- **Task to complete**
Each line below from the "Frames from a" line through the "[00:02:56.64]" line, those two included, must be restated word for word; the pictures must not be.

- **Records for this exercise**
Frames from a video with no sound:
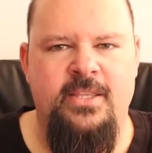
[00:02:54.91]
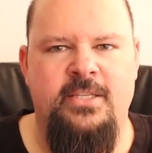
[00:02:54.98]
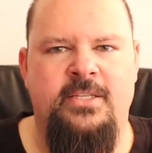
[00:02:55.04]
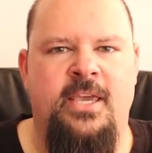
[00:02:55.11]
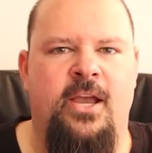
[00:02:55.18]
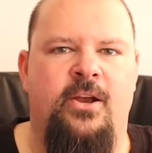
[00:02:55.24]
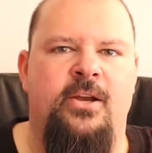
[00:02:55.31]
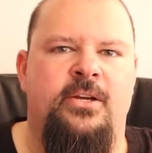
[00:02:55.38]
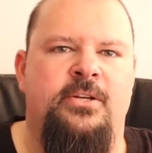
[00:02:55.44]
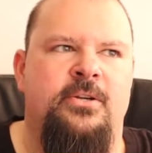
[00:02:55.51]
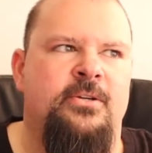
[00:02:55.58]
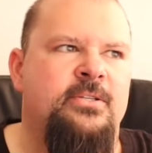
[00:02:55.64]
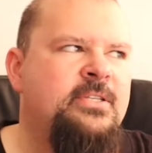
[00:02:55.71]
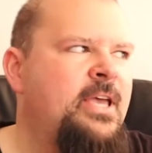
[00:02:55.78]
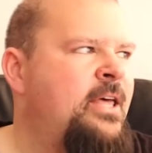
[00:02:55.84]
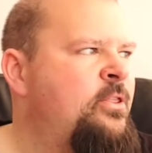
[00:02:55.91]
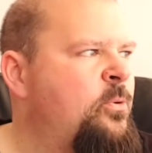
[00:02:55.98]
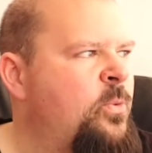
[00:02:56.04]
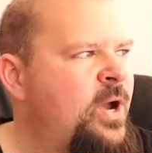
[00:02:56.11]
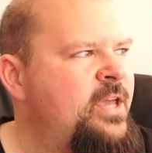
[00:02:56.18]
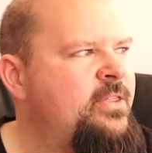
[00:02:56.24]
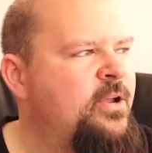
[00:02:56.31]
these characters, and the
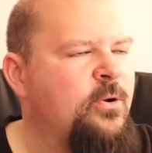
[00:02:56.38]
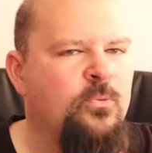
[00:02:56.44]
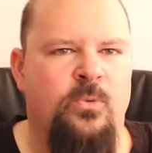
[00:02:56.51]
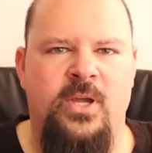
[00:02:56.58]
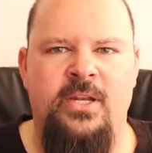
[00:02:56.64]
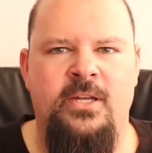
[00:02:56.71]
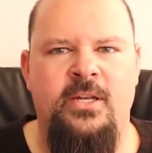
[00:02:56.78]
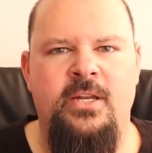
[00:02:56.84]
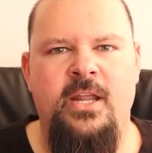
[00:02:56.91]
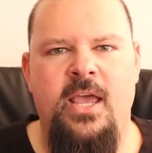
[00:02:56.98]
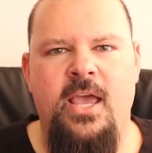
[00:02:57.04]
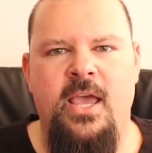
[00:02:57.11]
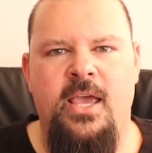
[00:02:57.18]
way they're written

...

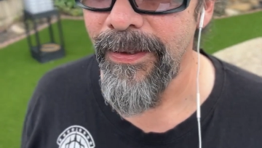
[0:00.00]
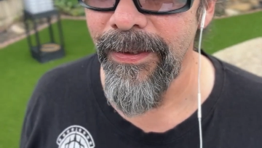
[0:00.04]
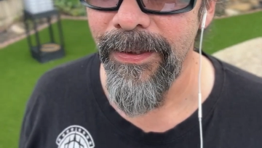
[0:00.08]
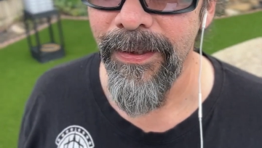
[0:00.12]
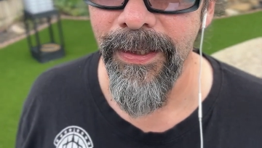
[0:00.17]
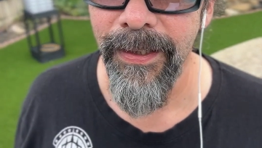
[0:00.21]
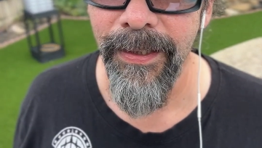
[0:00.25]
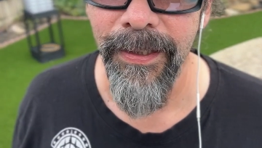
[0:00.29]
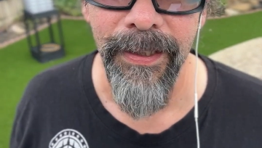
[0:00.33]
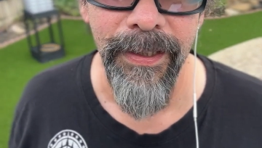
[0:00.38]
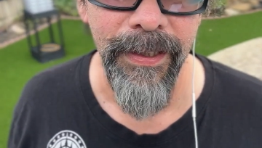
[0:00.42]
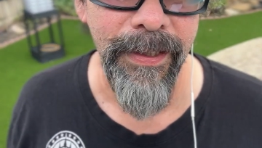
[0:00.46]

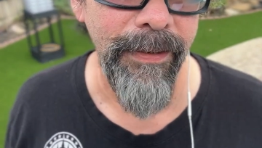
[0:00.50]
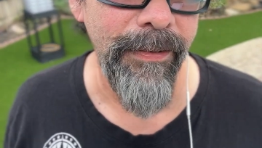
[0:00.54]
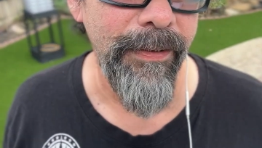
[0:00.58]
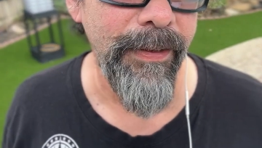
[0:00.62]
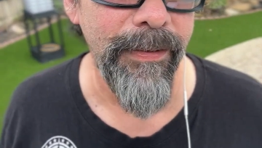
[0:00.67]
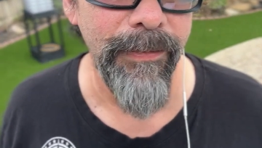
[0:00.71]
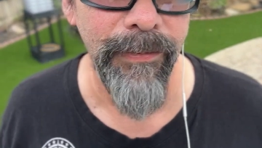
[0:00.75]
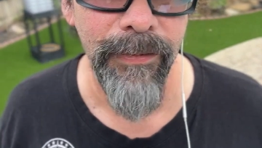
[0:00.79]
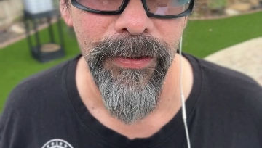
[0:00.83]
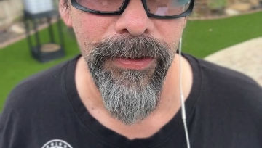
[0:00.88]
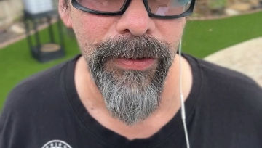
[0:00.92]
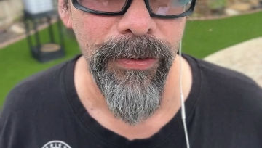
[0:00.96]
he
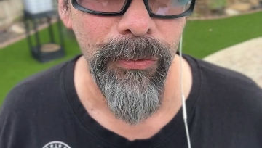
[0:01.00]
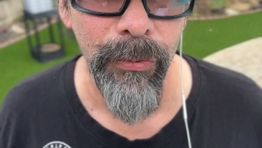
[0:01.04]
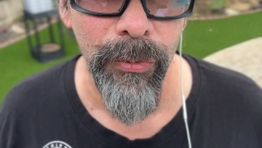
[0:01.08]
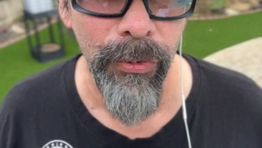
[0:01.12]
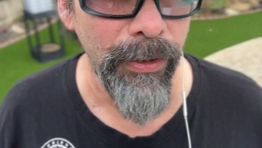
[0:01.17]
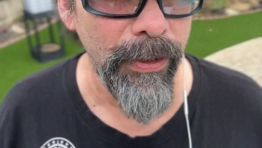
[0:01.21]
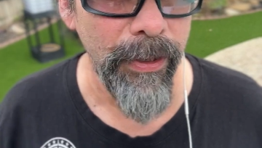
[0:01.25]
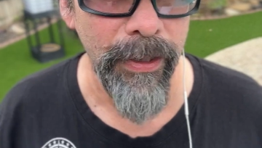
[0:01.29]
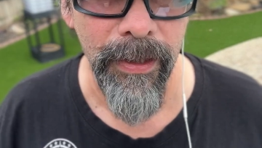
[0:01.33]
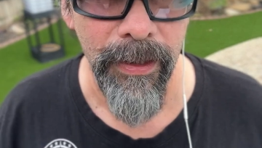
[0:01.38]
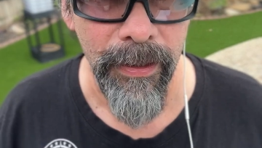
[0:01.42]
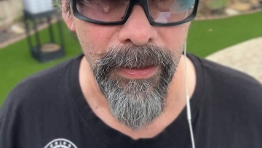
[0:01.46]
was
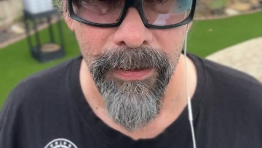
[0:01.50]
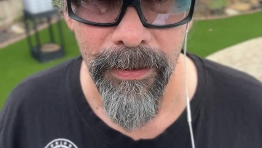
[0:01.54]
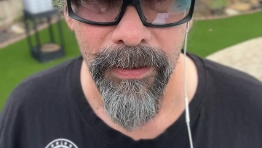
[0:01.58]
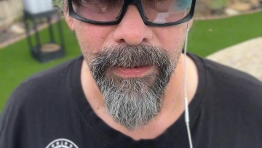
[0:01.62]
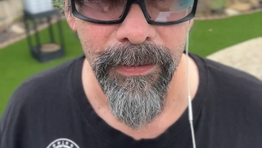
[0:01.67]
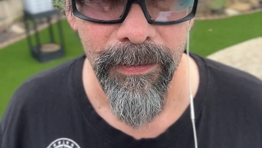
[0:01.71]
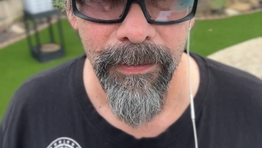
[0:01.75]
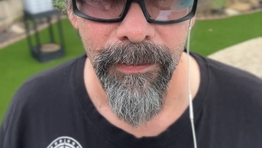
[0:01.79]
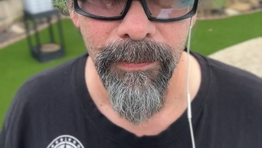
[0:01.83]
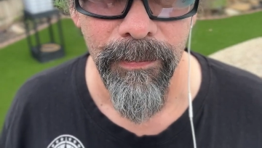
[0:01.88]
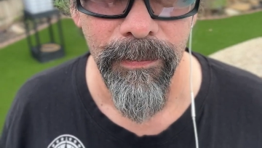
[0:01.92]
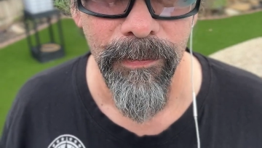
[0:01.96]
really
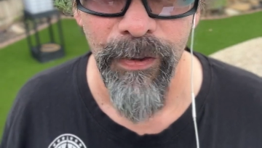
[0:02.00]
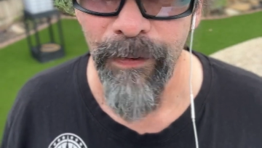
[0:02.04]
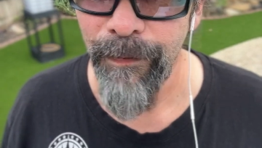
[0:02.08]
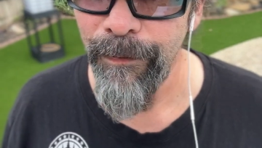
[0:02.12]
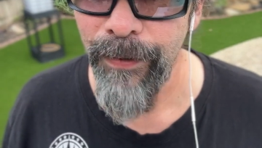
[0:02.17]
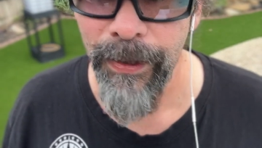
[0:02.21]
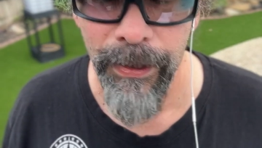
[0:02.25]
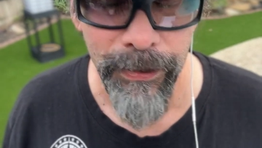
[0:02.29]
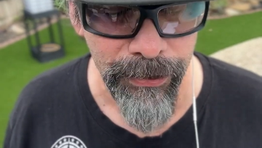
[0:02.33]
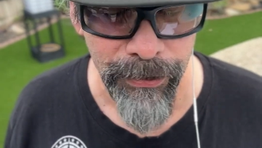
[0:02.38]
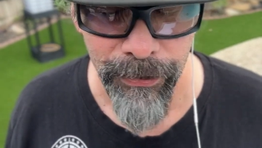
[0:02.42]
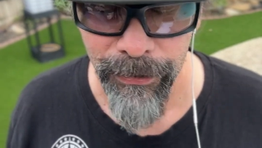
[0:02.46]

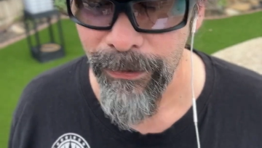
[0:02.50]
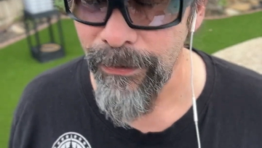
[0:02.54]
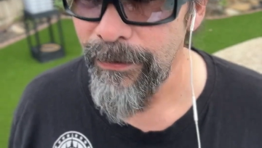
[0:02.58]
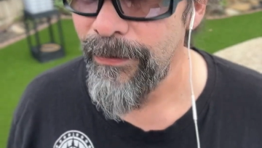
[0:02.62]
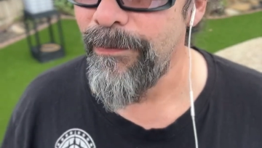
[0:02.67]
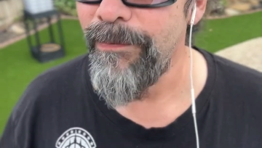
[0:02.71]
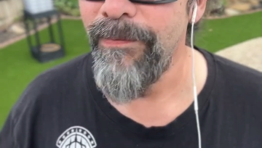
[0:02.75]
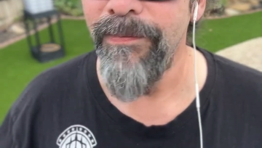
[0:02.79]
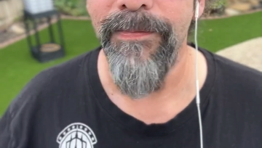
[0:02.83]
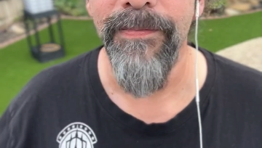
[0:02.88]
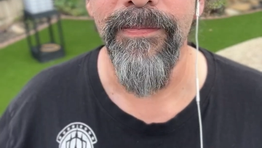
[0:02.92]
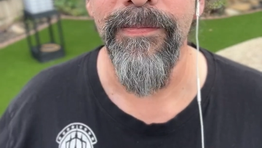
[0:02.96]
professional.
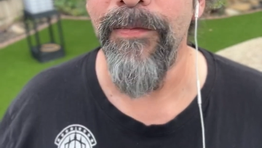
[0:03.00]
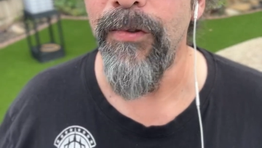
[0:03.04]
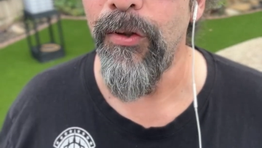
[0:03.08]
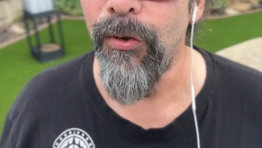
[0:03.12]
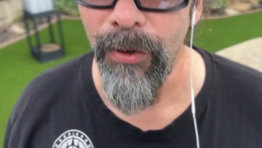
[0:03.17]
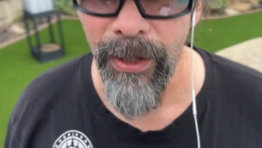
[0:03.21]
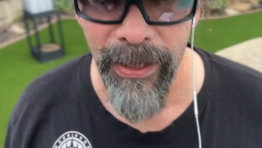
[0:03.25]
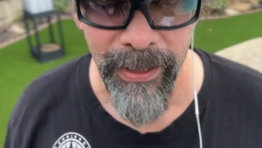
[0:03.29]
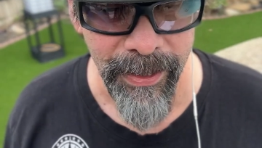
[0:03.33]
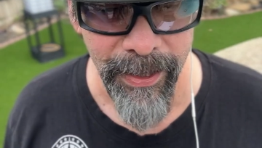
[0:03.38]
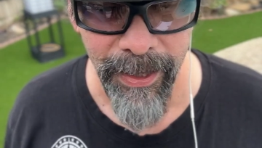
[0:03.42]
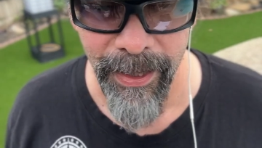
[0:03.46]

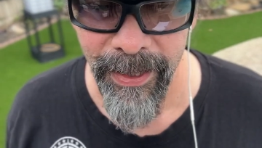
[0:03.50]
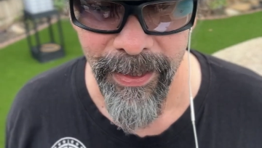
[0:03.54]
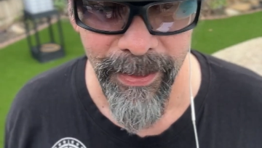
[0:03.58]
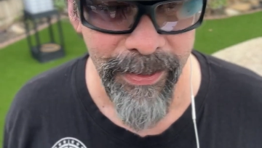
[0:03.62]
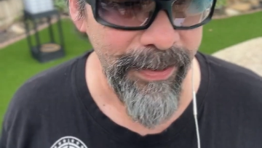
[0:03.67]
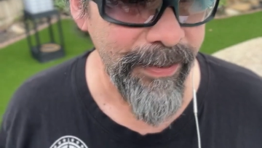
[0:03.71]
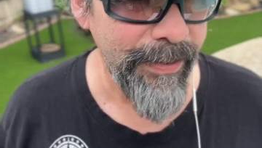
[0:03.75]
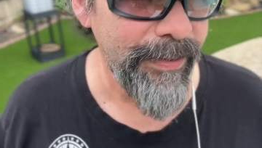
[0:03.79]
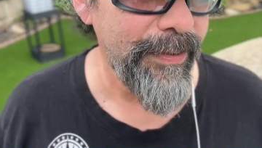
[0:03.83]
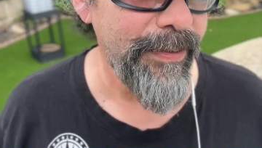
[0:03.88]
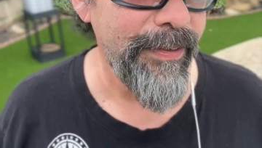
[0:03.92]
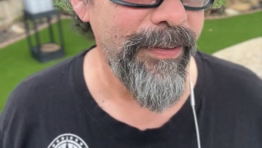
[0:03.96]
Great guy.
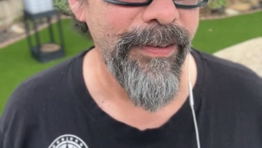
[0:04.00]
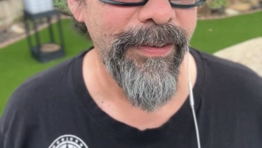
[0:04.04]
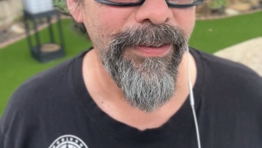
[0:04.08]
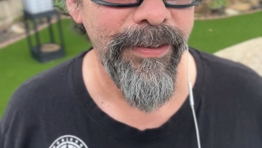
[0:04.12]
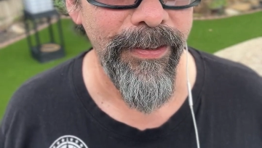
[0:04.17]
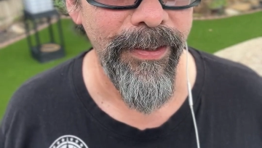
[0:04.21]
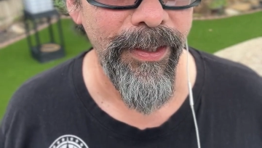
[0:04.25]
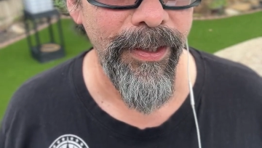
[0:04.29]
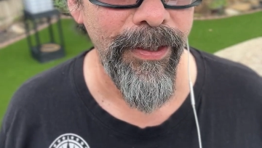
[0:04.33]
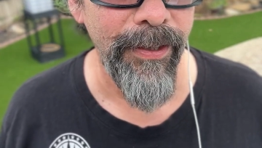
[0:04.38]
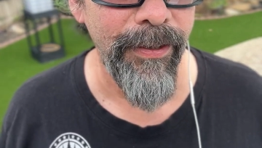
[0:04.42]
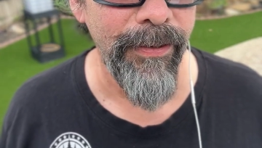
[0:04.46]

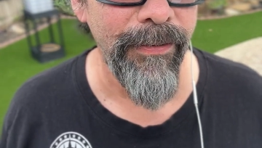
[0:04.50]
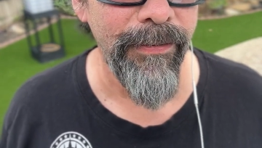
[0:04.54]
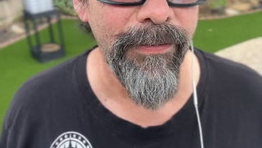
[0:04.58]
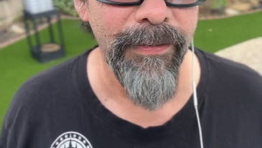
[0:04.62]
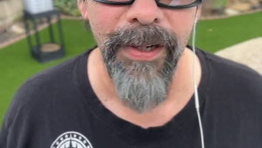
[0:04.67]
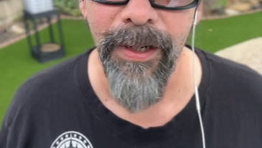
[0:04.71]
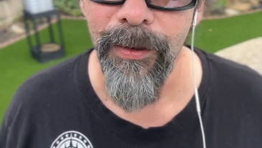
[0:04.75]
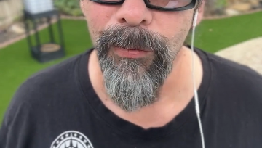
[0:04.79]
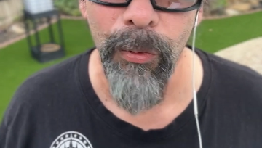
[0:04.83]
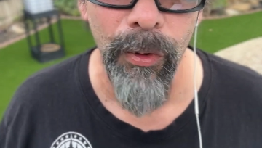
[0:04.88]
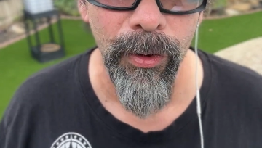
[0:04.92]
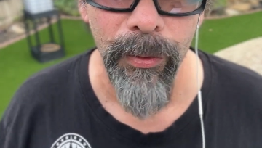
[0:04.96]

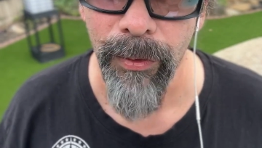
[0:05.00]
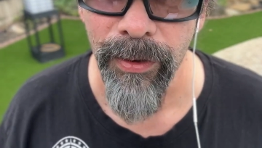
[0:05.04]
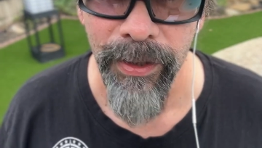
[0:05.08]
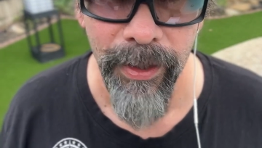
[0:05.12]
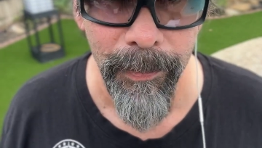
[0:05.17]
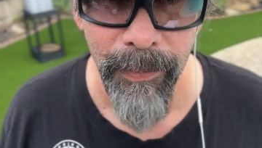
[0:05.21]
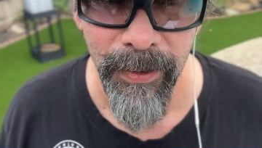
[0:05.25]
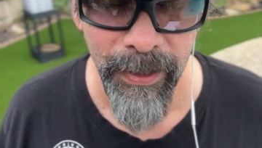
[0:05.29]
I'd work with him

- **Finished task**
Frames from a video with no sound:
[00:02:54.91]
[00:02:54.98]
[00:02:55.04]
[00:02:55.11]
[00:02:55.18]
[00:02:55.24]
[00:02:55.31]
[00:02:55.38]
[00:02:55.44]
[00:02:55.51]
[00:02:55.58]
[00:02:55.64]
[00:02:55.71]
[00:02:55.78]
[00:02:55.84]
[00:02:55.91]
[00:02:55.98]
[00:02:56.04]
[00:02:56.11]
[00:02:56.18]
[00:02:56.24]
[00:02:56.31]
these characters, and the
[00:02:56.38]
[00:02:56.44]
[00:02:56.51]
[00:02:56.58]
[00:02:56.64]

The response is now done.